Cloudera and EMC Greenplum Team Up to Expand the Way Companies Collect, Process and Store Data


Integration of Cloudera’s Distribution for Hadoop With Greenplum Provides New Opportunities for Analysis of Structured and Complex Data

PALO ALTO, CA – September 22, 2010 – Cloudera, a leading provider of Hadoop-based data management software and services, and EMC Data Computing Division announced an alliance that will enable the integration of Cloudera’s Distribution for Hadoop (CDH) and Greenplum technology. The integration between CDH for collecting, consolidating and analyzing data with EMC Greenplum’s massively parallel processing database and enterprise data cloud platform will provide a robust architecture for collaborative analysis of large amounts of structured (i.e. online databases) and unstructured (i.e. log files, sensor data, documents) data.

As part of the alliance, Cloudera will build a connector between Cloudera’s Distribution for Hadoop and Greenplum technologies. The connector will enable high-speed bi-directional data transfer between the systems and will be jointly supported by both Cloudera and Greenplum. Additionally the Greenplum sales team will be trained on Cloudera’s suite of Apache Hadoop based products and services.

The alliance between EMC Greenplum and Cloudera will change the way customers collect, process and store data. Today, customers use a combination of database and archive storage products to collect, process and store complex and structured data. They are required to shuttle the data between systems, transforming and structuring it before they can analyze it. As data volumes and types grow, there is no single place to store and process all of this data.

Hadoop is becoming an increasingly popular solution to this problem.
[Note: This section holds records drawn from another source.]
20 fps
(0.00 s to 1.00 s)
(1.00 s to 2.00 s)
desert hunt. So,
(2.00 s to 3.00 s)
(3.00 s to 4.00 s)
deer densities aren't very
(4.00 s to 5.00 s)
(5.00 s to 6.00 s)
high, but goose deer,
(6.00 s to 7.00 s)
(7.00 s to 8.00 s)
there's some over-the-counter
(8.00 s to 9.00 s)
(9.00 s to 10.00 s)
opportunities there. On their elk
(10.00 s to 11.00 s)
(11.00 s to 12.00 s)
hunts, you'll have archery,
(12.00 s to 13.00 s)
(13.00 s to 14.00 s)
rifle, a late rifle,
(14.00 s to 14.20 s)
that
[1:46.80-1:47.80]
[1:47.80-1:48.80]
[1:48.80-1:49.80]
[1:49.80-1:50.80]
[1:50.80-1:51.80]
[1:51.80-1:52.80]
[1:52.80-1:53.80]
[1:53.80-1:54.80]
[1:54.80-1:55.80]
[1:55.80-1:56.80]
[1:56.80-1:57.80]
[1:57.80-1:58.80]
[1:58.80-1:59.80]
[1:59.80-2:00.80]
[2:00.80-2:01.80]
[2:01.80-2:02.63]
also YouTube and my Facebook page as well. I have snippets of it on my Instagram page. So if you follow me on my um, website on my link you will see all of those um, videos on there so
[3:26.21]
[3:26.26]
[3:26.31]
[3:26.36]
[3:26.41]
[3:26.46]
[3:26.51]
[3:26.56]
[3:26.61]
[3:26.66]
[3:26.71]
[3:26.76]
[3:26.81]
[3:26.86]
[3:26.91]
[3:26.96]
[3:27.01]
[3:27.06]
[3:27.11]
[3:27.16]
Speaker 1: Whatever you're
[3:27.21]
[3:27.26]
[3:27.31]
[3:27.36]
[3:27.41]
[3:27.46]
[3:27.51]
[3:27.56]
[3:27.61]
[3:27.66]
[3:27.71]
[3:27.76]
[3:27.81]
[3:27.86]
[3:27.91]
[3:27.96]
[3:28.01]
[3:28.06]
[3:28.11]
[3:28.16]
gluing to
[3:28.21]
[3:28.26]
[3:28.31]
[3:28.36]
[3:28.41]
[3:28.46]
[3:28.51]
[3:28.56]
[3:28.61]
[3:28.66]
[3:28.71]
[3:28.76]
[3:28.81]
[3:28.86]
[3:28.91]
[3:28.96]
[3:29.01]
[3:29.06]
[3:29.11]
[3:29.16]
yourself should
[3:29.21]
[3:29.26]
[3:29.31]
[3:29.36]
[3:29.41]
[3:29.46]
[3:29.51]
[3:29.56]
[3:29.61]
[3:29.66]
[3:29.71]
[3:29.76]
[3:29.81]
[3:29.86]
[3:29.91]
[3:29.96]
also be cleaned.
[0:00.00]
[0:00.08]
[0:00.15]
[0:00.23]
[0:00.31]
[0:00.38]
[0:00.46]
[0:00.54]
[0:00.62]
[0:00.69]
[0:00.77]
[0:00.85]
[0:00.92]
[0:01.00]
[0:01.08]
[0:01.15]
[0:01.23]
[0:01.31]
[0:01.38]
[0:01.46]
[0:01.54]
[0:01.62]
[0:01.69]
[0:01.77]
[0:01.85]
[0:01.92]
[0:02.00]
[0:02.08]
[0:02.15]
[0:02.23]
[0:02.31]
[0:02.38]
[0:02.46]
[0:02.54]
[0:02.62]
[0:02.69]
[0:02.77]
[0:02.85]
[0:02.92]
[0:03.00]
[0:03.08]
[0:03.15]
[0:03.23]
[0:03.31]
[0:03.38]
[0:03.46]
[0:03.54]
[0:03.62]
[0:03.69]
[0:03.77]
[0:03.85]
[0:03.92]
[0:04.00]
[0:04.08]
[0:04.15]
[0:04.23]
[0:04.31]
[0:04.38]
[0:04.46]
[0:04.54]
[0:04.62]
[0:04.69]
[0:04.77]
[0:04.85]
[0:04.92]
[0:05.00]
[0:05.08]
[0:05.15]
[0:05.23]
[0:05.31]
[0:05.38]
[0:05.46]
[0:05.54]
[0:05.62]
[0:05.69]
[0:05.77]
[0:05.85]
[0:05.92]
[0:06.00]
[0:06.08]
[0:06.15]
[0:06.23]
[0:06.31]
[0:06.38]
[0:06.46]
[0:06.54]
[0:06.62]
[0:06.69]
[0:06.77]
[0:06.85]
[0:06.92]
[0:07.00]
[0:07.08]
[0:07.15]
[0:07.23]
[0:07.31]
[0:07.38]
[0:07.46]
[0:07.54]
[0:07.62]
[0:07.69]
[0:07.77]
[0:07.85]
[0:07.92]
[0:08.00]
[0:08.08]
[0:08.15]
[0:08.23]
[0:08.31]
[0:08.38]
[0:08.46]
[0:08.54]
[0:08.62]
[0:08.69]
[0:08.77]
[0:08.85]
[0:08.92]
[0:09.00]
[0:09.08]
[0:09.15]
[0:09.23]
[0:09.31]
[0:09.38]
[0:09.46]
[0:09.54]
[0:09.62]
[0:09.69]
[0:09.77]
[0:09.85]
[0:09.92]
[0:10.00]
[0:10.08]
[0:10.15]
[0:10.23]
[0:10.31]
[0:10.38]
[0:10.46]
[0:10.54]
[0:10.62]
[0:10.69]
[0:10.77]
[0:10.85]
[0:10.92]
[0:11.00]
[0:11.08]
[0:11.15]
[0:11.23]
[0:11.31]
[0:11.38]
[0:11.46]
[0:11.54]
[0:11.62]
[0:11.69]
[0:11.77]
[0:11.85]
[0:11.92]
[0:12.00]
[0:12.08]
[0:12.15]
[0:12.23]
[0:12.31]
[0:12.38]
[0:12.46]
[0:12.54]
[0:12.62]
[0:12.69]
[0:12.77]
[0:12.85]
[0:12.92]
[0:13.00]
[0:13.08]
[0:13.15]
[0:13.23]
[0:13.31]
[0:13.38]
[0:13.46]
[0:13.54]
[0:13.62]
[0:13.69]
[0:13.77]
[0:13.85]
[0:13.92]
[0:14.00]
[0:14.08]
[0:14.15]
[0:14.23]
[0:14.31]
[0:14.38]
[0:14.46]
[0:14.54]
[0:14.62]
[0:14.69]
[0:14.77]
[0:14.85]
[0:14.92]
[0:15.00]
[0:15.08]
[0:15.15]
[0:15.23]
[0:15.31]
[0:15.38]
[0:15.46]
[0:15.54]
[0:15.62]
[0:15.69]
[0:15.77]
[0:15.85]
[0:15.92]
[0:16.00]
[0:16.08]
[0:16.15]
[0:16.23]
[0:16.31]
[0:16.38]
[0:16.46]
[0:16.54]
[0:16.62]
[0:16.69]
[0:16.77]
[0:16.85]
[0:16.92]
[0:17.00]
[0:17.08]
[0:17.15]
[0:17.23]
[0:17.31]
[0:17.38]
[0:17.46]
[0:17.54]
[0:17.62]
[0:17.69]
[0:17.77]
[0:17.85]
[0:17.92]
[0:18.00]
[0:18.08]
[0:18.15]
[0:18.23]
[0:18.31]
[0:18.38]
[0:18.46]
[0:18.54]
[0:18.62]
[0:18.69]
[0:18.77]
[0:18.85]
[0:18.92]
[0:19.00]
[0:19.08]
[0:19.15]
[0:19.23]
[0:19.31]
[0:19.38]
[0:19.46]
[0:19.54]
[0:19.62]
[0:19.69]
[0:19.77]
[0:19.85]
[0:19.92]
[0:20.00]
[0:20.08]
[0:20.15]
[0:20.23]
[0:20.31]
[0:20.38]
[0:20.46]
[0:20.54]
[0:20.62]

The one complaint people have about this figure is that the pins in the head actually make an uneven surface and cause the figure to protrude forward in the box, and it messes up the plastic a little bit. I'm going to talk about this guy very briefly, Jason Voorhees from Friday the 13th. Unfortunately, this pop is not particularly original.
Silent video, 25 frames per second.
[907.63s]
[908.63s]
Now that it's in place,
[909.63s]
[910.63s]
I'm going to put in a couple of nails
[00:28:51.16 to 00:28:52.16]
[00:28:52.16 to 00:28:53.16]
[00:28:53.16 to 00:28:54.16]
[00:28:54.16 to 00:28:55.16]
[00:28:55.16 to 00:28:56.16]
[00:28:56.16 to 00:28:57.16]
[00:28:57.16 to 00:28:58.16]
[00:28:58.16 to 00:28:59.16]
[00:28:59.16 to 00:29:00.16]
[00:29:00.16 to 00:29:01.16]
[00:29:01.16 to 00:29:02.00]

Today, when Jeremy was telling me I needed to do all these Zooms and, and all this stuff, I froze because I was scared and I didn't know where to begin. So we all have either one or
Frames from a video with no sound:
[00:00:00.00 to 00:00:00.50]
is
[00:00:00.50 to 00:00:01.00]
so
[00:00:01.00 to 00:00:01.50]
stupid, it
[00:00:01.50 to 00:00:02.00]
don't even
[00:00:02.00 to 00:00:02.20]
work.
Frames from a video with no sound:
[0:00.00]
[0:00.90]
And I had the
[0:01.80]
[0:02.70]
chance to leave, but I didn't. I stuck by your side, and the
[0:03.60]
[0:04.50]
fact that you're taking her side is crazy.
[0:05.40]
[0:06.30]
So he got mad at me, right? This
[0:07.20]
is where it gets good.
Customers are able to easily stage their data in a single Hadoop-based repository, leveraging its ability to inexpensively store both complex and structured data. They can then iterate over data using MapReduce to process and analyze the data, create meta-data layers, and transform the data for loading into a Greenplum database. Additionally, customers can combine long-term historical and new data enabling deeper insight and the detection of patterns not visible over short time periods.

“Together EMC and Cloudera have a real opportunity to help companies change the way they collect, process and store data,” said Michael Olson, CEO of Cloudera. “Organizations can use CDH to inexpensively capture complex and structured data, while Greenplum Chorus utilizes its cloud-based platform to discover data from a variety of sources and enables collaborative analysis for end users.”

“EMC is building the data system of the future, a system that brings together all of your data, all of your tools, and all of your people,” said Bill Cook, President and General Manager of EMC’s Data Computing Division. “EMC and Cloudera represent a powerful combination of what we can deliver to customers. By bringing together our solutions, our customers have a powerful tool for collaborative data analysis and can more quickly and effectively analyze data from a variety of sources.”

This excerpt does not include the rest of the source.